Collision-induced mass spectrometric fragmentation of protonated dimethoate and omethoate generated by electrospray ionization.

RATIONALE: Dimethoate (DIM, S=P (OMe)2 -S-CH2 -C(O)-NH-CH3 ) is a dimethyl phosphorodithioate pesticide widely used in agri- and horticulture that undergoes biotransformation in vivo by desulfuration into its more toxic oxono-derivative omethoate (OM, O=P (OMe)2 -S-CH2 -C(O)-NH-CH3 ).
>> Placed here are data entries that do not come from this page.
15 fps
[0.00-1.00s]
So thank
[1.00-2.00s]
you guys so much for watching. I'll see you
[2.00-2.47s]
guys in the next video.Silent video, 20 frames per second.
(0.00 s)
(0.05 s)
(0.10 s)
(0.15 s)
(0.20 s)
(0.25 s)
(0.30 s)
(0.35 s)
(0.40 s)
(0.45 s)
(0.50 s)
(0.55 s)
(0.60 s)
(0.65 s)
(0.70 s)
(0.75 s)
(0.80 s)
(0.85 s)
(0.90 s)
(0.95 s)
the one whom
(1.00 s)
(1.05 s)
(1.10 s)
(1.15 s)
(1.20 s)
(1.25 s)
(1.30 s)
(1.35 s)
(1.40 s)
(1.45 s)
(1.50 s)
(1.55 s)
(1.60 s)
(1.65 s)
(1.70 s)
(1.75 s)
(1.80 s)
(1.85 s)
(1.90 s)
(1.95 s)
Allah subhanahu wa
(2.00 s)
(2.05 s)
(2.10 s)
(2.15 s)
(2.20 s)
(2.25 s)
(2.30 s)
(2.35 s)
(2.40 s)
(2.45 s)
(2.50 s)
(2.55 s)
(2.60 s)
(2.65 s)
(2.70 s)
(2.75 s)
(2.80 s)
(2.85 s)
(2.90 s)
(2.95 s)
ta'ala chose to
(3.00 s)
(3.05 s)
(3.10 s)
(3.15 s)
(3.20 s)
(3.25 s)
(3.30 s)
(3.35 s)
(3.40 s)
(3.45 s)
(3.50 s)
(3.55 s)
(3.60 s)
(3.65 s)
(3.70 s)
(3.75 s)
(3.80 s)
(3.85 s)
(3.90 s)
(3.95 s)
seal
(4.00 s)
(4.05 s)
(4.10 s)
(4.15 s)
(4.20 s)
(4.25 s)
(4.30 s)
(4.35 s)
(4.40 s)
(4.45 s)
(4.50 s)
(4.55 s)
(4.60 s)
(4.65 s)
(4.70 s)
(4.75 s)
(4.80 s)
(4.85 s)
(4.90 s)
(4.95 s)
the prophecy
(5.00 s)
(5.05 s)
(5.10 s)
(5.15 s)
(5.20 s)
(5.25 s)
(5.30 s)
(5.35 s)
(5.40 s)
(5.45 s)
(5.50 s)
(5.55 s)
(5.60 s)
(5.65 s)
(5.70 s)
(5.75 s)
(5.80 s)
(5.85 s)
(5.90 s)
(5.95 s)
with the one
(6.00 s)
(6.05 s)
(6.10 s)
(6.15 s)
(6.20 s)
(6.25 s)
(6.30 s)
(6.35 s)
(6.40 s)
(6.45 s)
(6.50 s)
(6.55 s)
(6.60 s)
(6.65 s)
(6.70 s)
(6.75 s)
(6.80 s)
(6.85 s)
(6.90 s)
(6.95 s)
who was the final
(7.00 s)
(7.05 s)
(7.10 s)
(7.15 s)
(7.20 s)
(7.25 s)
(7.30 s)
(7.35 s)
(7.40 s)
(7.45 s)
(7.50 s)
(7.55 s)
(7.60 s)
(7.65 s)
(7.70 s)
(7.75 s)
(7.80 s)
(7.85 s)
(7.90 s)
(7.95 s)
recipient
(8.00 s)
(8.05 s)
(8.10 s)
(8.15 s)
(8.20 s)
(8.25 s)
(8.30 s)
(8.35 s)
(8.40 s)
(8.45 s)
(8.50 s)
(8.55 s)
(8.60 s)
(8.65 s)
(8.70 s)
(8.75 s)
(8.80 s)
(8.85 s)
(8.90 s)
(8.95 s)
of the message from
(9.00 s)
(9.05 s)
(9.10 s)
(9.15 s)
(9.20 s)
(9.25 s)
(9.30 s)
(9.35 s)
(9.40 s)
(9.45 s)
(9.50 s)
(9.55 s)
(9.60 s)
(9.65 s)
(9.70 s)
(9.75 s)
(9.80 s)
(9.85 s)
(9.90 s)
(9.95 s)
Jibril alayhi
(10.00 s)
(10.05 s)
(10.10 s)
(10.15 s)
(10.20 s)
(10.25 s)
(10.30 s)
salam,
OM inhibits acetylcholinesterase thus provoking cholinergic crisis in vivo, ultimately leading to death. Quantitative approaches for the determination of DIM and OM in environmental and toxicological samples make use of tandem mass spectrometry (MS2 ). Nevertheless, so far interpretation of resulting product ions is incomplete and sometimes contradictory.

METHODS: DIM and OM as well as their deuterated analogues (fully deuterated at both methoxy groups bound to the phosphorus atom) were analysed by MS2 and MS3 after positive electrospray ionization and collision-induced dissociation (CID) in a linear ion trap to characterize fragmentations. The accurate mass of product ions was determined in a time-of-flight mass analyser. H/D-exchange experiments were carried out for further support of product ion identification. In addition, density functional theory (DFT) computations were used to calculate both the most stable protonation sites of DIM and OM and the changes in the diverse bond lengths after protonation.

RESULTS: Some identical and some related product ions of DIM and OM were found but also striking individual differences. Fragmentation pathways were proposed and product ions identified. Most fragmentations followed the common rules of charge migration fragmentation. DFT calculations supported experimental findings.

CONCLUSIONS: Discrepancies present in the literature so far are clarified and a deeper insight is provided into the fragmentation processes of organophosphorus pesticides. The combination of diverse experimental and theoretical approaches yielded consistent results, thus demonstrating continuous progress in understanding gas-phase reactions in MS experiments.